|Groth james v,|
|Mccain john w,|
|Roelfs alan p,|
Submitted to: Heredity
Publication Type: Peer reviewed journal
Publication Acceptance Date: 11/14/1994
Publication Date: N/A
Citation: Interpretive Summary: Plant pathogenic fungi are genetically variable organisms. Their genetic variation helps them adapt to their environment. It also allows them to adapt to man's attempts to control them by breeding disease resistant crops. Therefore, it is important to understand what factors promote genetic variation in fungi that cause diseases in crops. One such factor is commonly thought to be sexual reproduction, because sex produces new combinations of genes. Fungi with sexual reproduction in their life cycles are generally assumed to have more genetic variation than fungi that reproduce only with asexual spores. We tested this assumption by comparing two sexual populations of the bean rust fungus with two populations of the fungus that are unable to produce sexual spores. We found that the asexual populations were no less variable than the sexual populations. This unexpected result shows that other factors can be as important as sexual reproduction in maintaining the adaptability of plant pathogenic fungi. This knowledge will stimulate scientists to find what those factors are. Once the important factors are known, it may be possible to counteract their effects. That would make disease control more effective in the long run.

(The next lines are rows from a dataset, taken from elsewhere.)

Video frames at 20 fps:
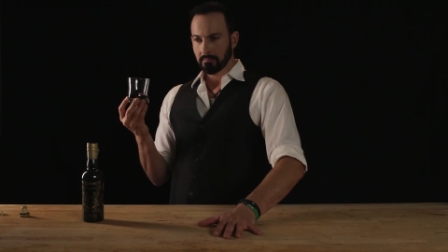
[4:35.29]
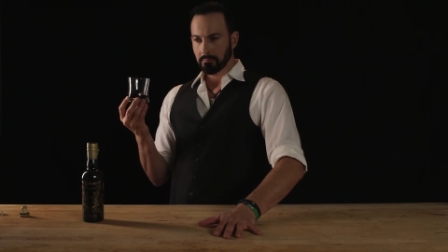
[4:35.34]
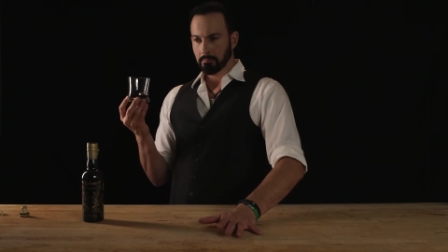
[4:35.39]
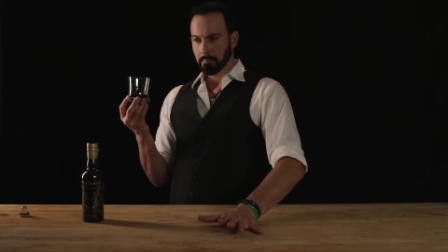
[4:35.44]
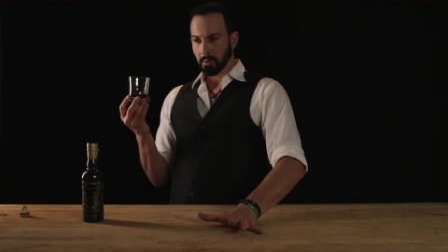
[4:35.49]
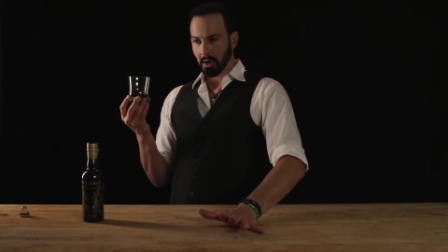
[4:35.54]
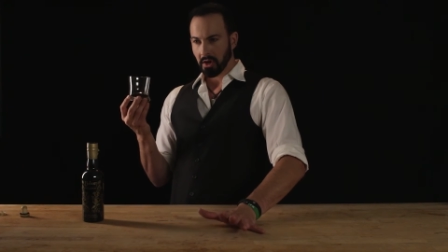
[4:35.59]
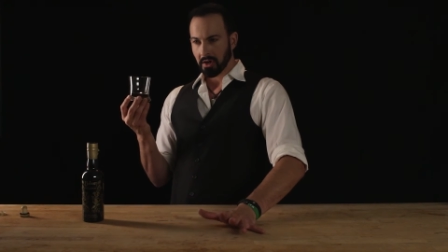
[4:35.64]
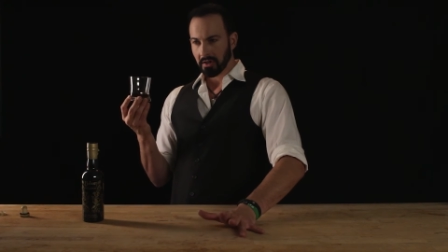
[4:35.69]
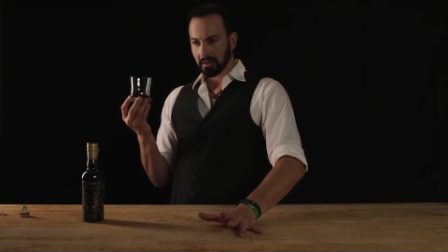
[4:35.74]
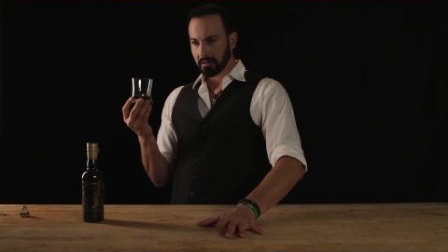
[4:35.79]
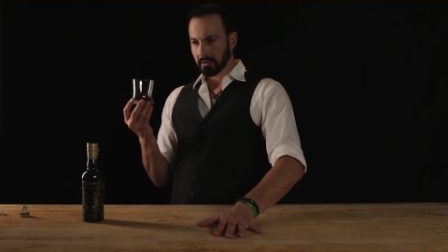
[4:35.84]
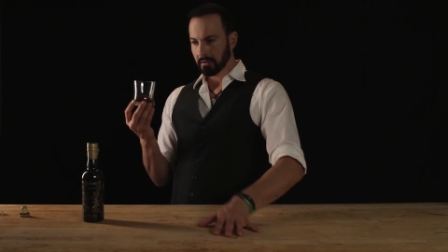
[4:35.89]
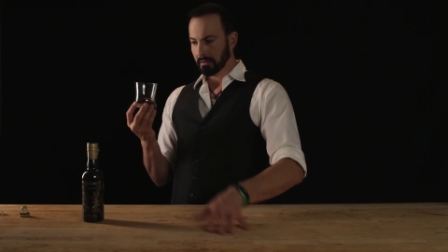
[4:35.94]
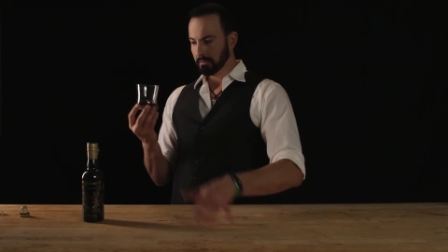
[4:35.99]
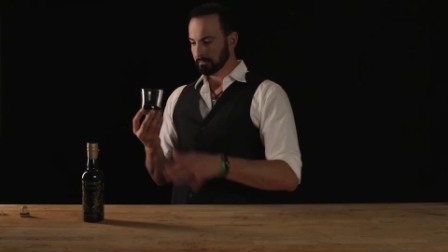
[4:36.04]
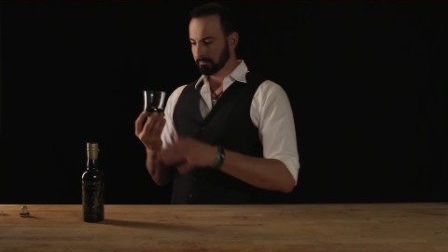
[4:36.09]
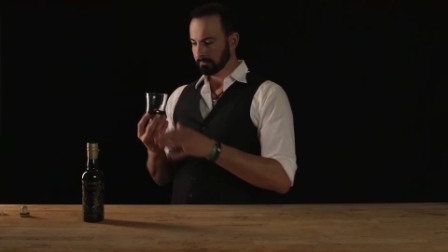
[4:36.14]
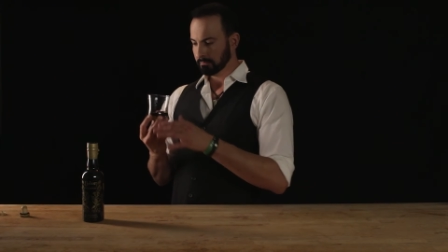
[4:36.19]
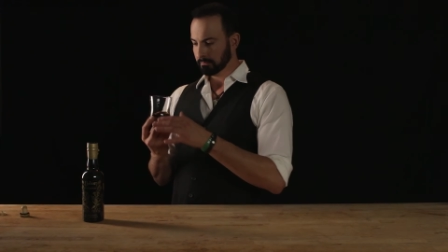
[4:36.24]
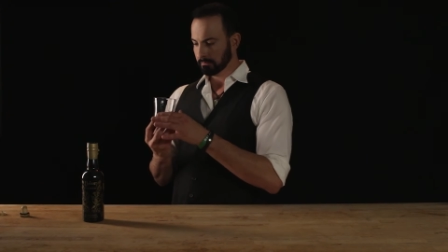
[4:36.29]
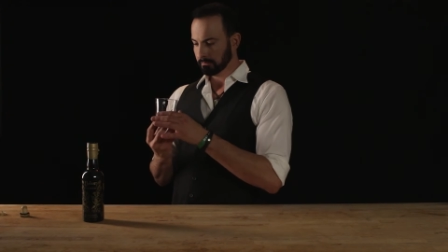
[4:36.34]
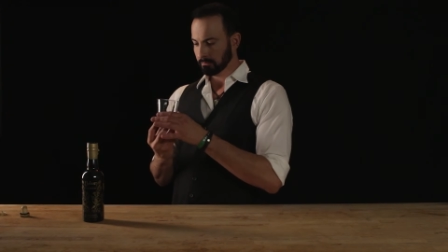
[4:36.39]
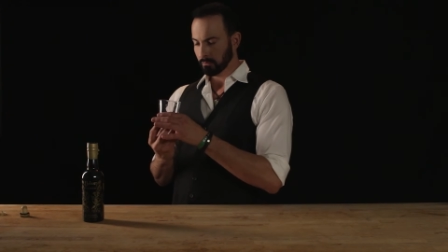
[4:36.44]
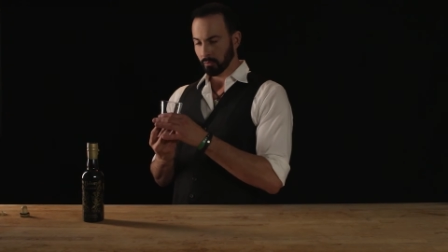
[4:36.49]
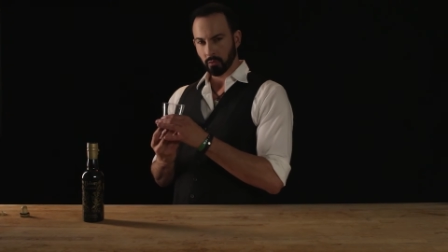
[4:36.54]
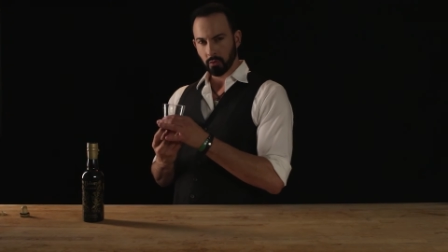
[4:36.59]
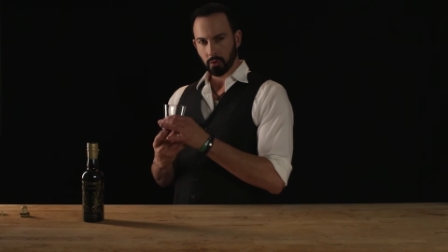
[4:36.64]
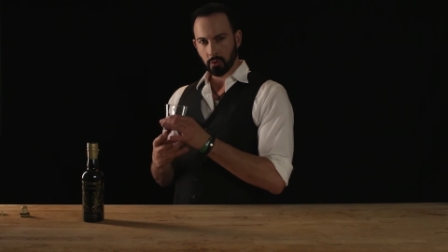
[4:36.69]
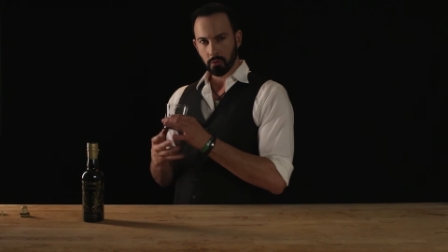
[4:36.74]
bark,
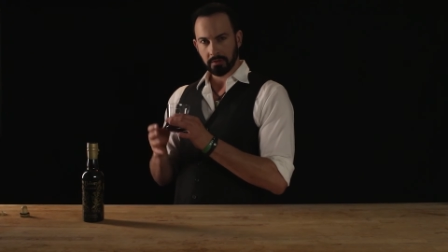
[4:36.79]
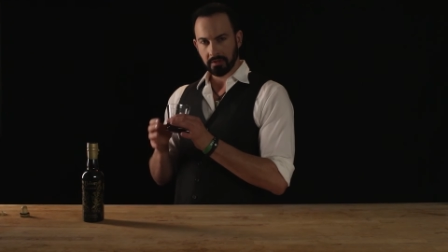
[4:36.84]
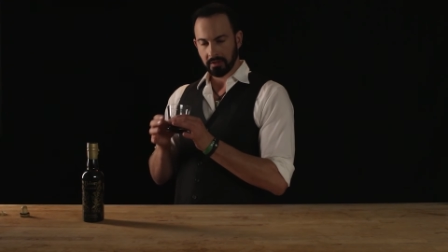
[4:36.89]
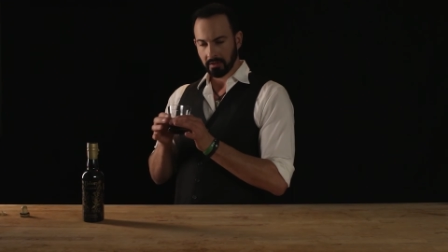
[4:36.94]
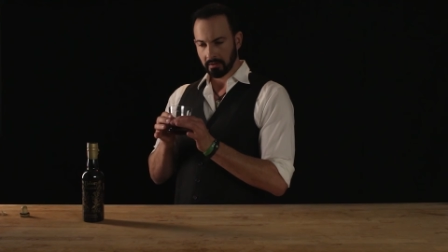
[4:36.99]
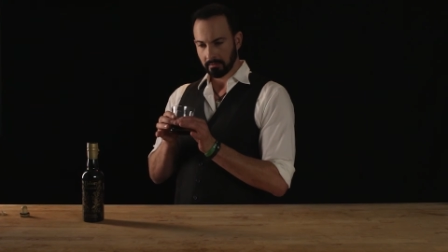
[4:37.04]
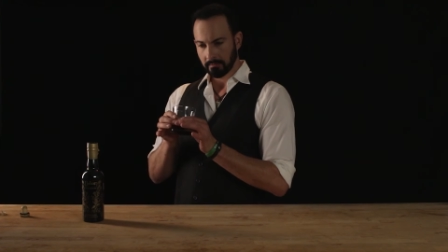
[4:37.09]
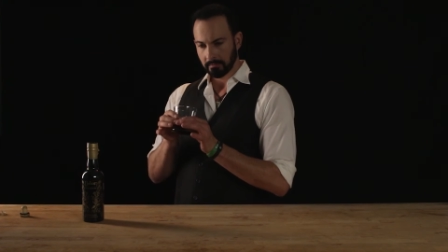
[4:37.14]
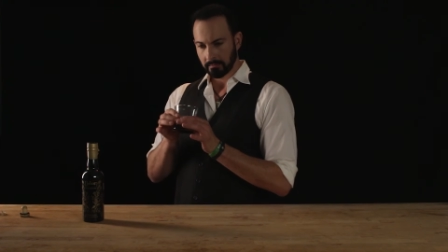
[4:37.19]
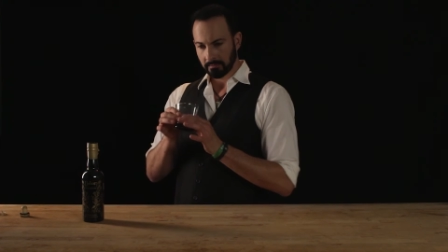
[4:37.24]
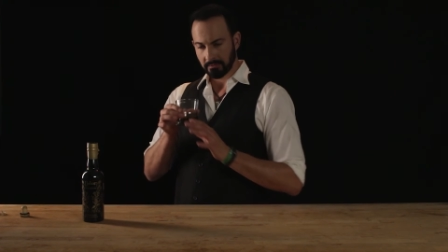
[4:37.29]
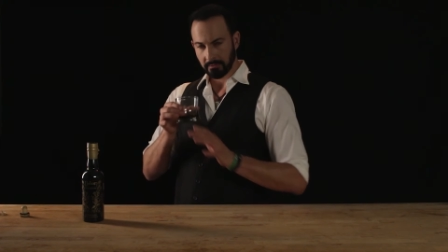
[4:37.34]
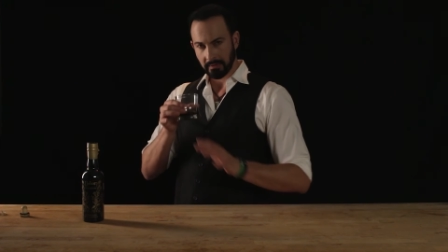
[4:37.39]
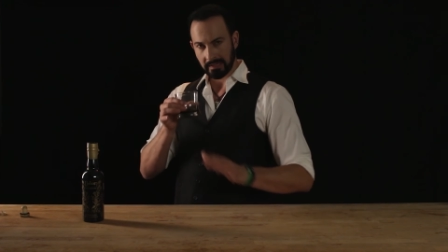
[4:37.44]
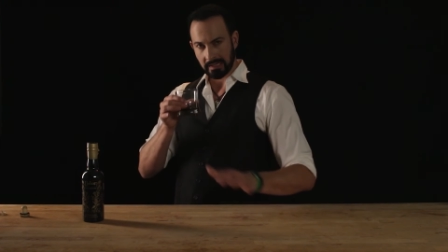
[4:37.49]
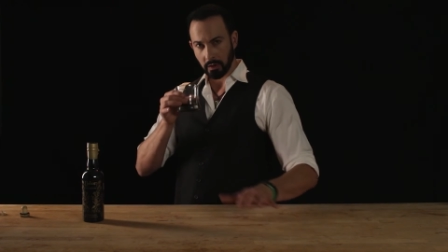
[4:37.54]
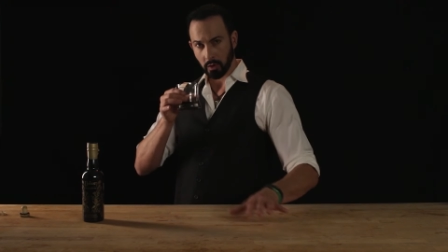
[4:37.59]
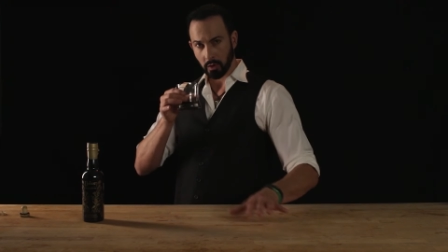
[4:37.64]
root, very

Technical Abstract: Organisms that reproduce sexually have been assumed to be more genetically diverse (have more phenotypes with a more even frequency distribution) than those that are clonal. Rust fungi usually have regular sexual reproduction, but asexual species or populations are not uncommon. Two field collections of the bean rust fungus from sexually-reproducing populations were compared with two collections from apparently nonsexual populations. Neither virulence on ten differential lines of beans nor isozyme band patterns of five enzymes, as compared by the Gleason, Shannon, or Rogers indexes of difference or with simple matching coefficients, supported the hypothesis of less population polymorphism in the asexual collections. The distribution of virulence differences among isolates in one of the asexual collections suggested that sexual reproduction was occurring at a low frequency which was, nevertheless, sufficient to maintain genetic variability.